◆ WHAT IS EXPECTED
Print each entry word for word without images.

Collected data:
....
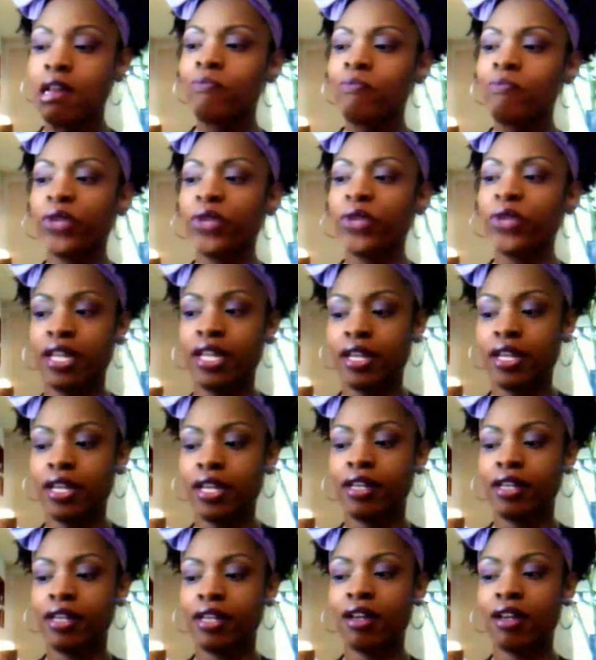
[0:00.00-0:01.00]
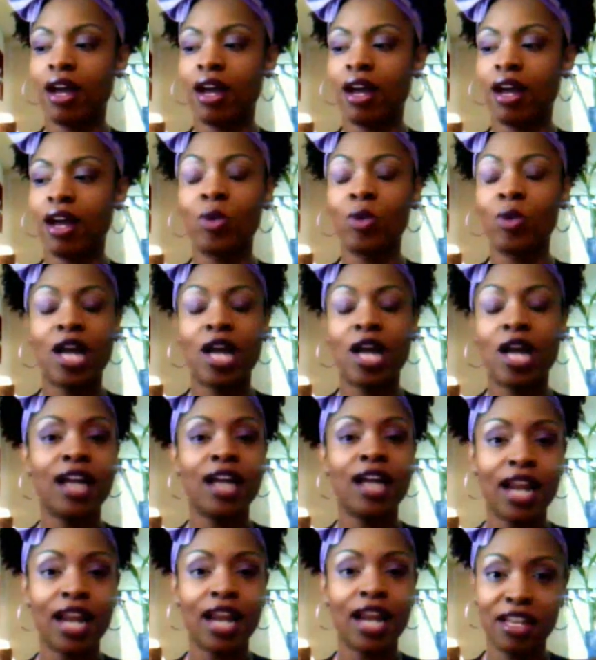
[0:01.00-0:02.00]
And when I got
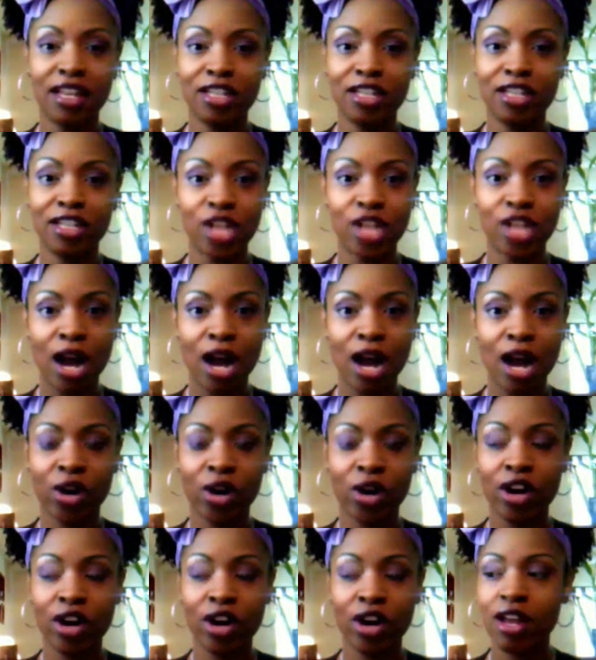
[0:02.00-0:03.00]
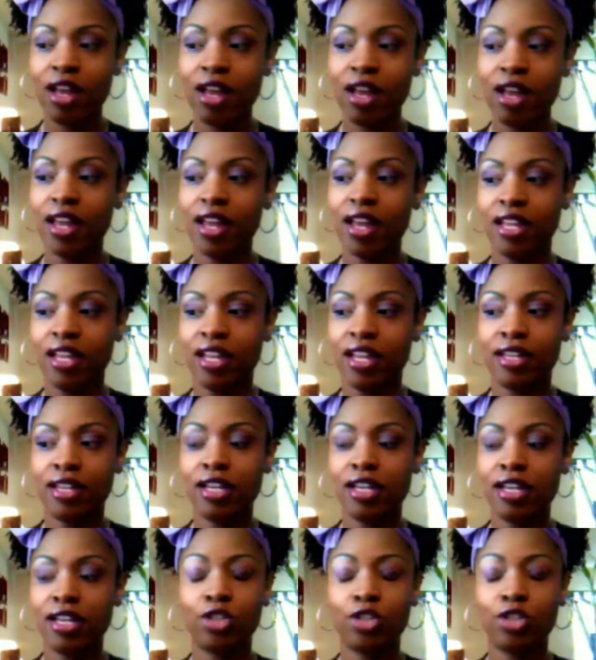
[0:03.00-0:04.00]
out of the shower and
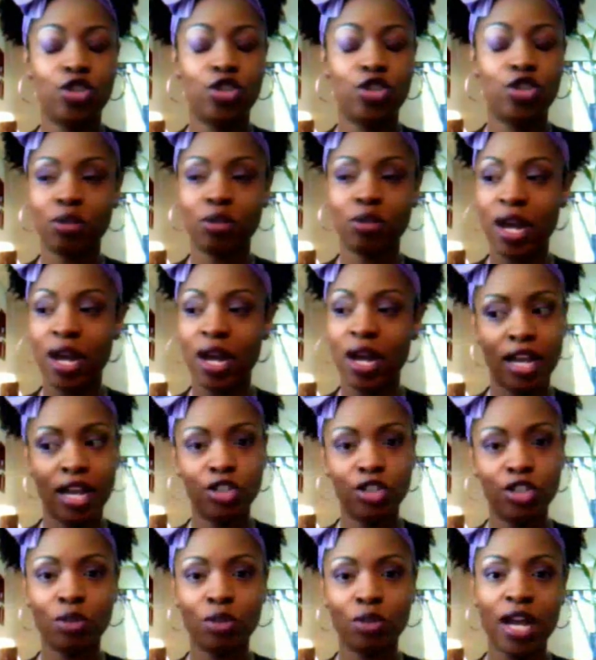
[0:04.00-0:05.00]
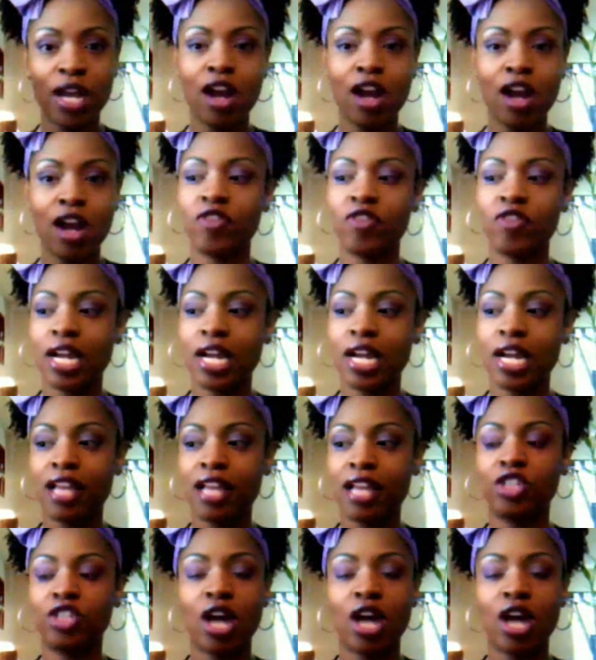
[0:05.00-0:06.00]
shook my hair off, and I got out of the
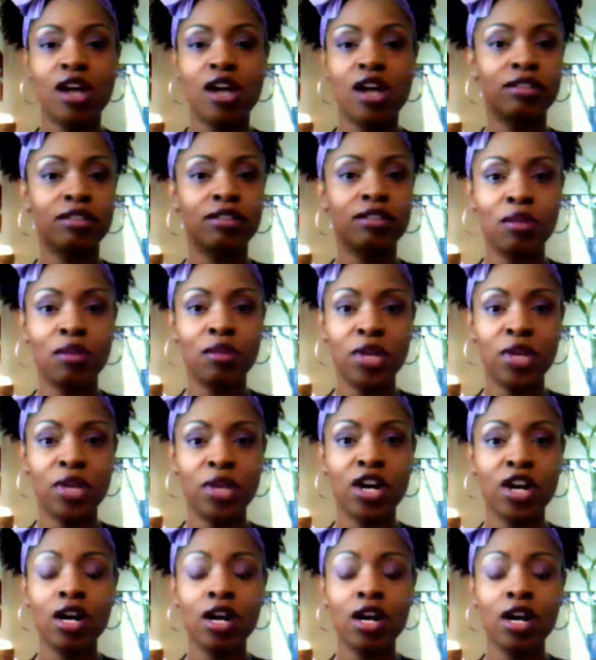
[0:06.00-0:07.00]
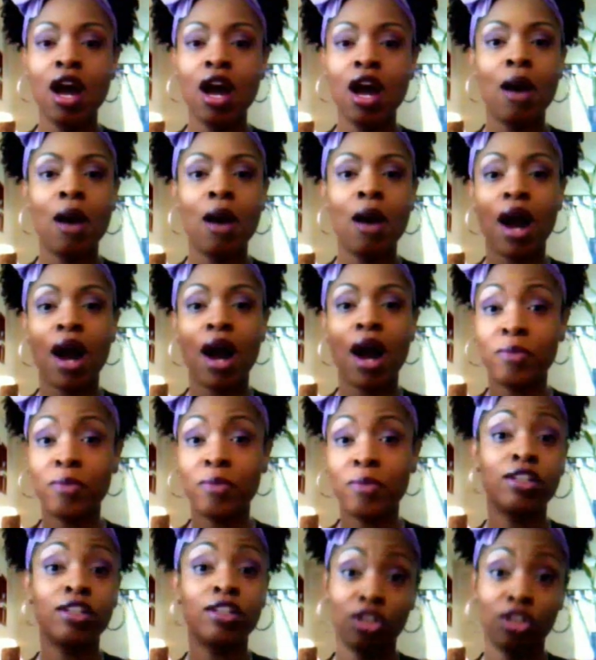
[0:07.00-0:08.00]
shower and looked in the mirror, I'm gonna
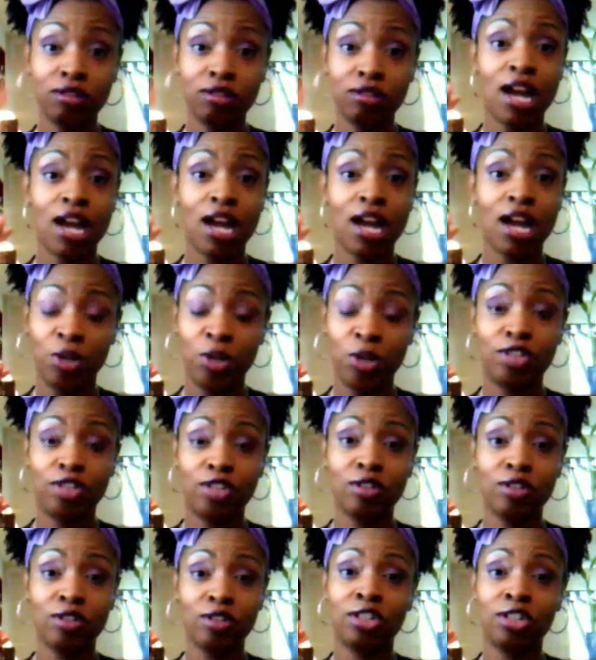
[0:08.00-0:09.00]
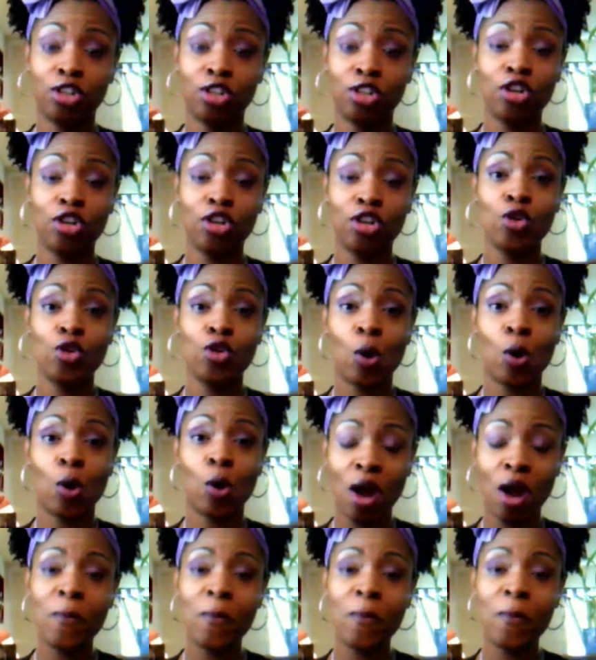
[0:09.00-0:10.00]
show you guys a picture to show you
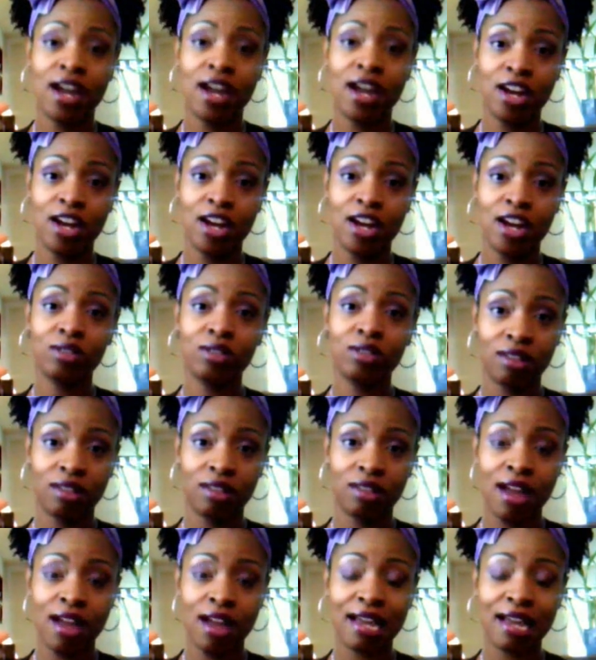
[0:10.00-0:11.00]
what my hair looks like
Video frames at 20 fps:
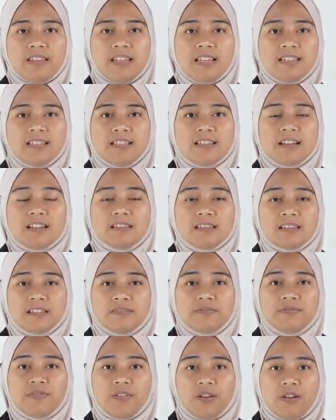These are
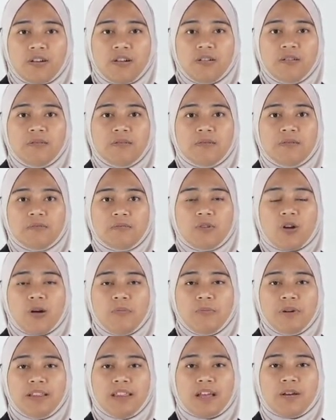the four
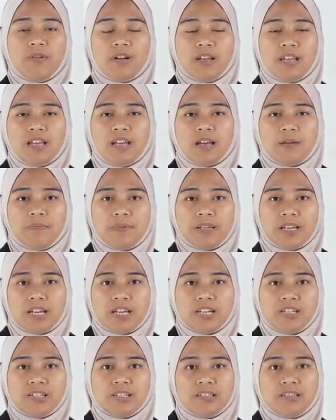common networking
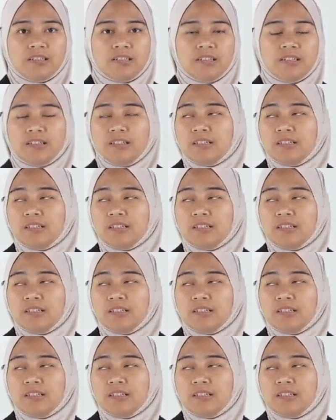applications.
....
◆ ANSWER TO THE PROBLEM
[0:00.00-0:01.00]
[0:01.00-0:02.00]
And when I got
[0:02.00-0:03.00]
[0:03.00-0:04.00]
out of the shower and
[0:04.00-0:05.00]
[0:05.00-0:06.00]
shook my hair off, and I got out of the
[0:06.00-0:07.00]
[0:07.00-0:08.00]
shower and looked in the mirror, I'm gonna
[0:08.00-0:09.00]
[0:09.00-0:10.00]
show you guys a picture to show you
[0:10.00-0:11.00]
what my hair looks like
Video frames at 20 fps:
These are
the four
common networking
applications.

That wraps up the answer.